** Opening EXTRACTED RECORDS block **

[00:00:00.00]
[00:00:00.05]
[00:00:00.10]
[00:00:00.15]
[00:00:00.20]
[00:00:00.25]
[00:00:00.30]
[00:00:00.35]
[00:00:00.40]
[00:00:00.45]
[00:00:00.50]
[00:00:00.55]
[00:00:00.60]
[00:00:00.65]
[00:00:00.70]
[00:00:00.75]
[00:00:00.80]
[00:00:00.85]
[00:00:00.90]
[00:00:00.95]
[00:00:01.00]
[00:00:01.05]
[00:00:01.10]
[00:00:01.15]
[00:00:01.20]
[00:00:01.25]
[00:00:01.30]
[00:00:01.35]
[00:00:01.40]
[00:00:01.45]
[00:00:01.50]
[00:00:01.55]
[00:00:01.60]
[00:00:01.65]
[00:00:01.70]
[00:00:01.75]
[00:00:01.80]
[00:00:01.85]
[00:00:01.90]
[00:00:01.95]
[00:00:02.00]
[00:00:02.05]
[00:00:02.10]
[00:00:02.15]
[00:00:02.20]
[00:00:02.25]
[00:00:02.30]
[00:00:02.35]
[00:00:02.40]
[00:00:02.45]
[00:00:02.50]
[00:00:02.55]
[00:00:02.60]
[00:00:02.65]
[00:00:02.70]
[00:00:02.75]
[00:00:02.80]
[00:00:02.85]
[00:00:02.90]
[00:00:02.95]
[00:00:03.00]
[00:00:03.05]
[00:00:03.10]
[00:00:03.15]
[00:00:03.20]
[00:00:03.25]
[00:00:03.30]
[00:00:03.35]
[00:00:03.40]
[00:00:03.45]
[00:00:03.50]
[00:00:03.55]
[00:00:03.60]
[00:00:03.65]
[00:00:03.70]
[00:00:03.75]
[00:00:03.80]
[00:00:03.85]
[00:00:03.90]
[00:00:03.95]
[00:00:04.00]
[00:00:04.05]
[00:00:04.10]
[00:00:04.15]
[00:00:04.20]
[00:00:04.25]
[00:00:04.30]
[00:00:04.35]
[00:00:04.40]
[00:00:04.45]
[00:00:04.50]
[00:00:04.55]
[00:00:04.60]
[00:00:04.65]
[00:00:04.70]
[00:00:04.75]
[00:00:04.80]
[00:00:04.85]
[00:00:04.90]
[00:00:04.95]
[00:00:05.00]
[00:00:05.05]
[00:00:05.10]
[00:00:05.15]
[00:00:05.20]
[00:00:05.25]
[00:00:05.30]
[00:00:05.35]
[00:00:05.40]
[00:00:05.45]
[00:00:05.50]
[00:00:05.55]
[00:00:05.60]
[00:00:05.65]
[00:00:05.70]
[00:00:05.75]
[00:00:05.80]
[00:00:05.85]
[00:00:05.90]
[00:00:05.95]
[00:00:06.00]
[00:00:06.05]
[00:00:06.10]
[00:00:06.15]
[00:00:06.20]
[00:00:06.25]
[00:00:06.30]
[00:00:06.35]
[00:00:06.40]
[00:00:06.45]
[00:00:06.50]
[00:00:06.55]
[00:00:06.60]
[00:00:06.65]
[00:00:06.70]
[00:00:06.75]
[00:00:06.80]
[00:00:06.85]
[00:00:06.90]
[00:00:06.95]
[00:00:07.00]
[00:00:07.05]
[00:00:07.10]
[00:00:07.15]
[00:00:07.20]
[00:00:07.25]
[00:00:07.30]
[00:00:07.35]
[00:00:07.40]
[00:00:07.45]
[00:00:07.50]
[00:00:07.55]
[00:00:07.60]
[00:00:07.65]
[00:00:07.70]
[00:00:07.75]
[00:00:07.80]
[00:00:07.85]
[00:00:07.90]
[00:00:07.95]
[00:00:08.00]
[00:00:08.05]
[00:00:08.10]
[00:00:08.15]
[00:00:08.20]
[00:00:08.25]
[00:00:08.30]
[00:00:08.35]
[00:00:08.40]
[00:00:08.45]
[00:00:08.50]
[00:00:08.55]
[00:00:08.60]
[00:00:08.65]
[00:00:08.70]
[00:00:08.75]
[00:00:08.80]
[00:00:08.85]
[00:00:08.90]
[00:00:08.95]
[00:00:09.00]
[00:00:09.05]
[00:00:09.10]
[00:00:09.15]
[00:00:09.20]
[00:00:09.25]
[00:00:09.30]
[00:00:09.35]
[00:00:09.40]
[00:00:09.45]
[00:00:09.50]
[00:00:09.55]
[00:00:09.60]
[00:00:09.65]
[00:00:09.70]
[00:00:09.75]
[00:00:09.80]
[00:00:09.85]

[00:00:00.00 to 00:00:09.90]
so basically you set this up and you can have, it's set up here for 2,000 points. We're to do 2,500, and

** Closing EXTRACTED RECORDS block **

_PROBLEM STATEMENT:_ Would you please copy exactly the part of the entries above that begins at the line containing "[00:00:06.25]" and ends at the line containing "[00:00:07.55]", both lines included?

_EXPECTED OUTPUT:_
[00:00:06.25]
[00:00:06.30]
[00:00:06.35]
[00:00:06.40]
[00:00:06.45]
[00:00:06.50]
[00:00:06.55]
[00:00:06.60]
[00:00:06.65]
[00:00:06.70]
[00:00:06.75]
[00:00:06.80]
[00:00:06.85]
[00:00:06.90]
[00:00:06.95]
[00:00:07.00]
[00:00:07.05]
[00:00:07.10]
[00:00:07.15]
[00:00:07.20]
[00:00:07.25]
[00:00:07.30]
[00:00:07.35]
[00:00:07.40]
[00:00:07.45]
[00:00:07.50]
[00:00:07.55]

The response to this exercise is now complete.